NexentaStor
- Developer: Nexenta Systems
- Written in: C
- OS family: Unix-like
- Working state: Current
- Latest release: 5.5.0-FP2 / 6 July 2023; 20 months ago
- Available in: English
- Kernel type: Monolithic
- Userland: illumos
- License: Proprietary
- Preceded by: Nexenta OS
- Official website: nexenta.com/products/nexentastor

= NexentaStor =

NexentaStor is an OpenSolaris or more recently Illumos distribution optimized for virtualization, storage area networks, network-attached storage, and iSCSI or Fibre Channel applications employing the ZFS file system.

Like OpenSolaris, NexentaStor is a Unix-like operating system. Nexenta Systems started NexentaStor as a fork of another OpenSolaris distribution, Illumos.

NexentaStor supports iSCSI, unlimited incremental backups ('snapshots'), snapshot mirroring (replication), continuous data protection, integrated search within ZFS snapshots, and an API.

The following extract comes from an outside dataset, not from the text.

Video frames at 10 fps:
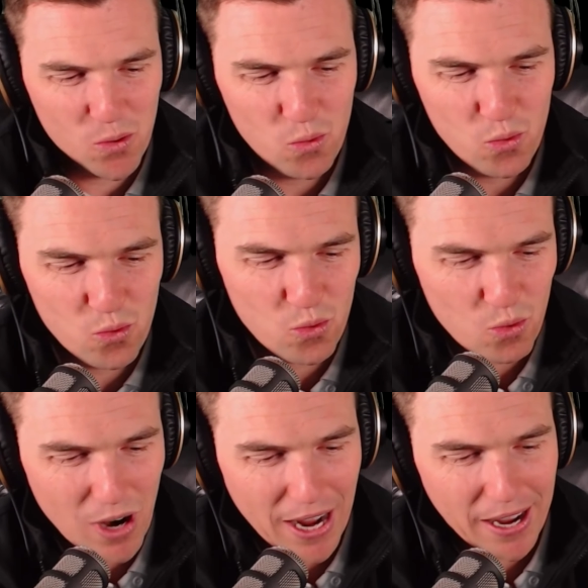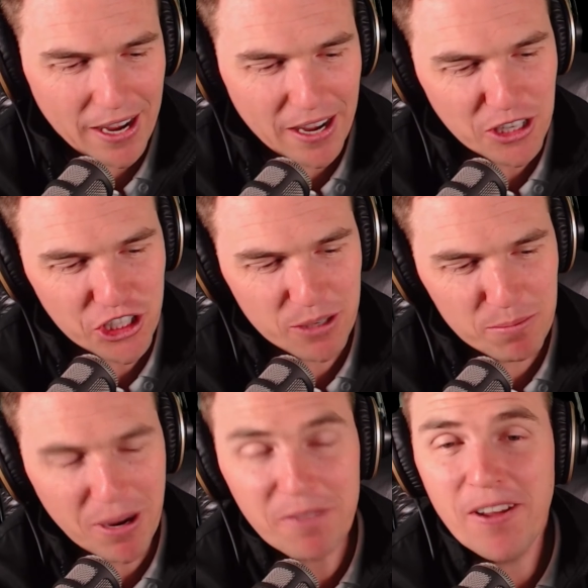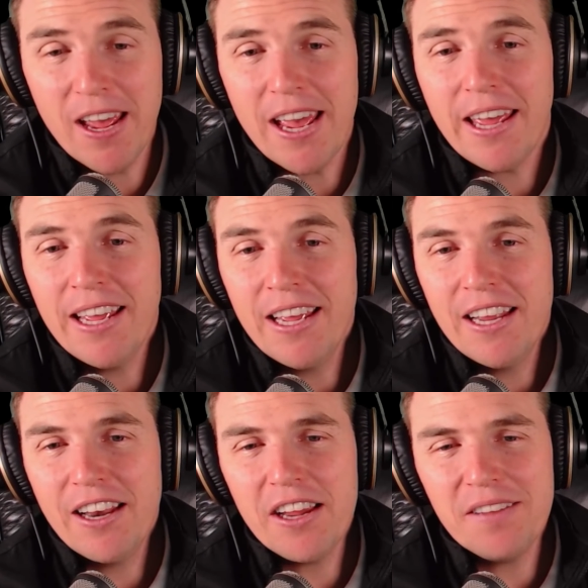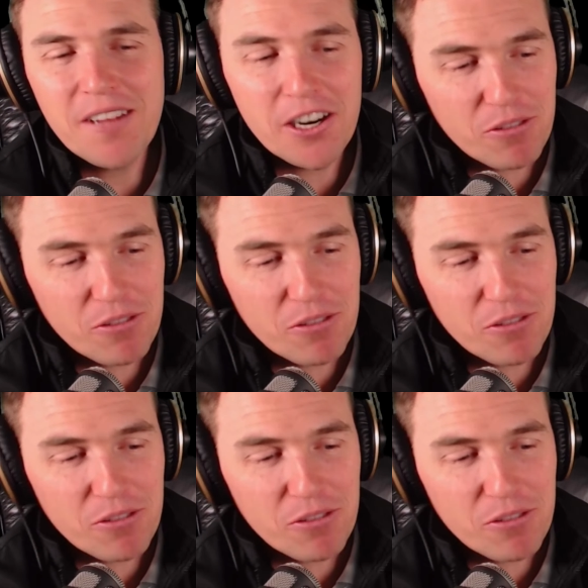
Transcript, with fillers: Ooh, harsh, but fair. Now you've done a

Nexenta distributes the operating system as a disk image. The Community Edition is available free of charge for users with up 10 TB of used disk space who deploy the operating system in a non-production environment.

NexentaStor Community Edition includes all the common storage area network features of the production version, but if the amount of disk data addressed by the system exceeds 18 TB, the operating system locks most administration functions.